Source: Dr. Bill Musgrave, American Gold Exchange
Austin— Gold rose 0.7%, tracking the dollar higher for a second day, as investors sought refuge from continuing problems in the eurozone and slowing growth in China. Because gold is denominated in dollars internationally, it typically falls when the dollar rises. But for the last two sessions both have benefited from safe-haven inflows, with the dollar reaching its highest level since 2010. Adding support for gold was the announcement that Comex, the world's largest commodities exchange, will cut margins for trading the metal by 10%, effective next week. Despite two days of gains gold was off 1.4% for the week. Silver rose 0.8% but posted a weekly loss of 1.1%. Sister metals platinum and palladium notched daily losses of 0.3% and 0.4%, and weekly losses of 2.2% and 2.3%, respectively.
At the close: June gold gained $11.40 to $1,568.90; July silver rose 23 cents to $28.39; July platinum added $4.10 to $1,426.50; and June palladium picked up $2.50 to $590 an ounce.

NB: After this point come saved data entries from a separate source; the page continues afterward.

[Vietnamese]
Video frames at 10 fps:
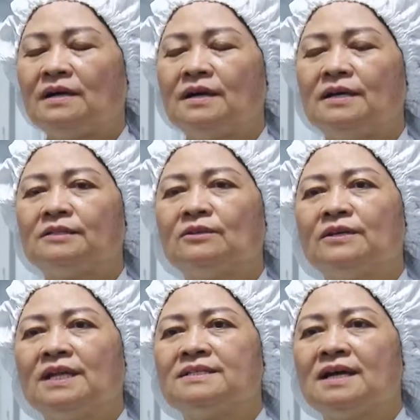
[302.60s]
À,
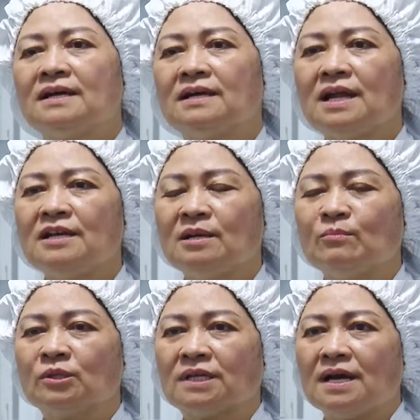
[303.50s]
tôi thấy rằng đây là
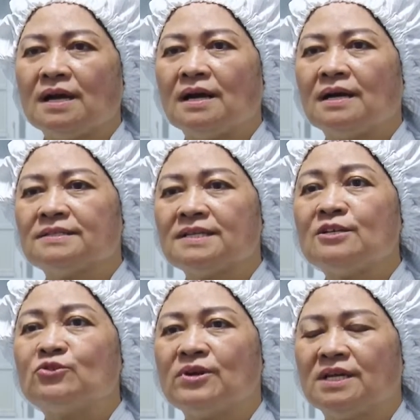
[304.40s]
một à,
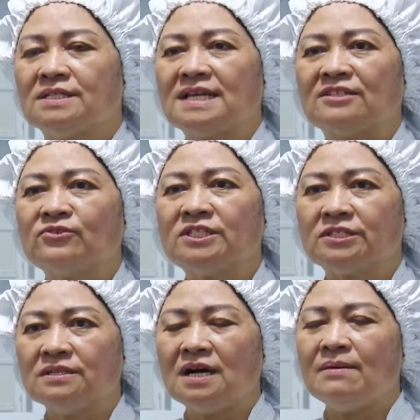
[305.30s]
dây chuyền sản xuất
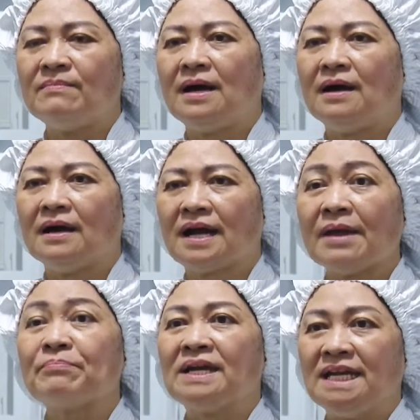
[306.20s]
sữa mà
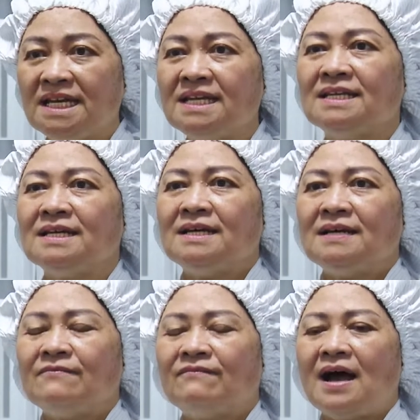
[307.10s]
khép kín
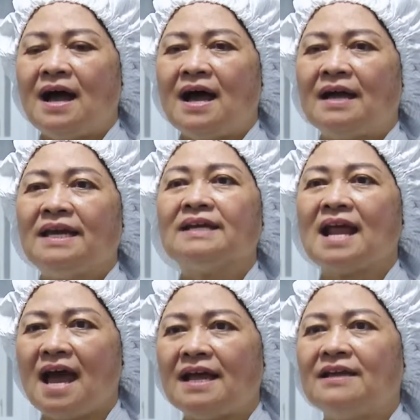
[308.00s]
và hiện
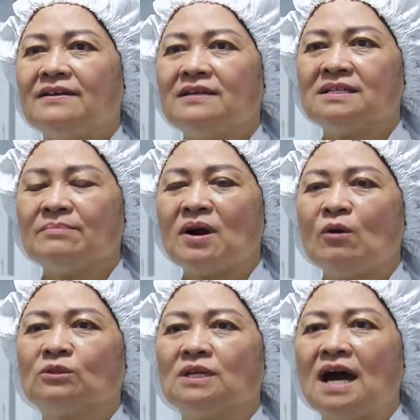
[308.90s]
đại được nhập
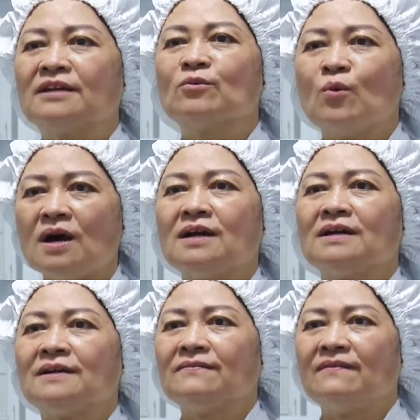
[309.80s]
khẩu từ Hàn Quốc
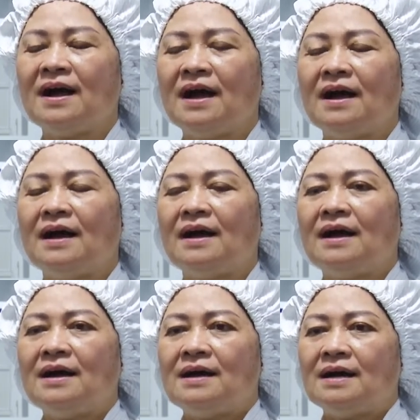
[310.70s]
và
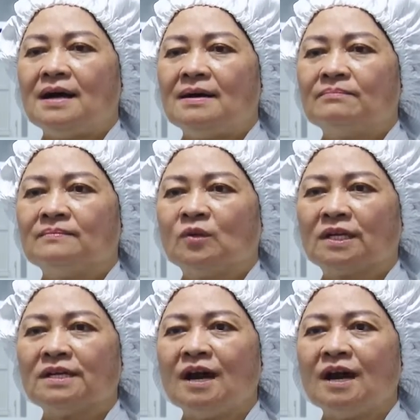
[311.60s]
Ờ, một cái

Greece is on everyone's mind but China's sharp slowdown could have equally damaging consequences for global growth. In the first quarter of 2012, China's economy expanded at 8.1%, year-over-year, which was short of official projections. But almost all of that growth took place in 2011, with very little growth so far this year, according to the New York Times. A crumbling real estate market, flagging exports, mounting job losses, and reduced consumer spending are taking their toll, and are expected to lead to more monetary easing to stimulate growth. Legendary Swiss investor Marc Faber told CNBC today that a global recession is a "100% certainty" next year, largely because of a slowdown in China. Gold and cash are the only investments to hold in this scenario, he said.